> **Task to complete**: Make an exact copy of the records, omitting all images.

=== Provided records ===

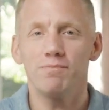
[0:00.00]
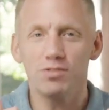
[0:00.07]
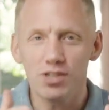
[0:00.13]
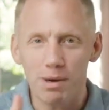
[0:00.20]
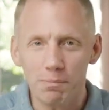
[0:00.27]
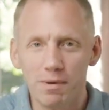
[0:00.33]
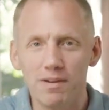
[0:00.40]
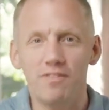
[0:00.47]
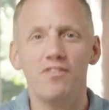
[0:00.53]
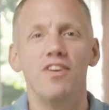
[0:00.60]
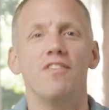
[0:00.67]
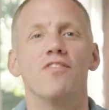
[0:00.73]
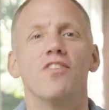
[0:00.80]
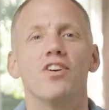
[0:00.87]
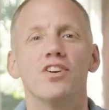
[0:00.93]
jump in
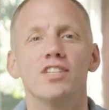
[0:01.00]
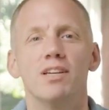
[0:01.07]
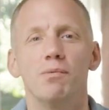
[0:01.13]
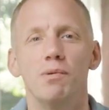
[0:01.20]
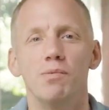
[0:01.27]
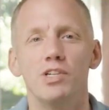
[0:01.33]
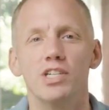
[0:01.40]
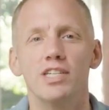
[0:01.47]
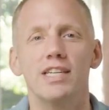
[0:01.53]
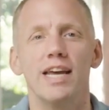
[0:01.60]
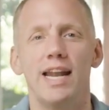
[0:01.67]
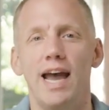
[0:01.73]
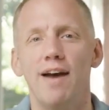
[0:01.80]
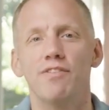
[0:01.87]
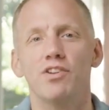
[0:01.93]
feet first, and we would just
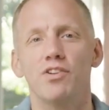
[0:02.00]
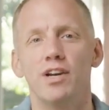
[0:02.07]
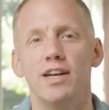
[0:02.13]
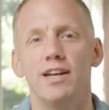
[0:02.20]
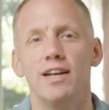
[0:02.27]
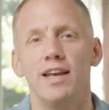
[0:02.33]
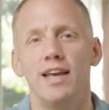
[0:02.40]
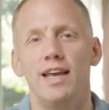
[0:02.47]
get after it.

===

> **Output of the task**:
[0:00.00]
[0:00.07]
[0:00.13]
[0:00.20]
[0:00.27]
[0:00.33]
[0:00.40]
[0:00.47]
[0:00.53]
[0:00.60]
[0:00.67]
[0:00.73]
[0:00.80]
[0:00.87]
[0:00.93]
jump in
[0:01.00]
[0:01.07]
[0:01.13]
[0:01.20]
[0:01.27]
[0:01.33]
[0:01.40]
[0:01.47]
[0:01.53]
[0:01.60]
[0:01.67]
[0:01.73]
[0:01.80]
[0:01.87]
[0:01.93]
feet first, and we would just
[0:02.00]
[0:02.07]
[0:02.13]
[0:02.20]
[0:02.27]
[0:02.33]
[0:02.40]
[0:02.47]
get after it.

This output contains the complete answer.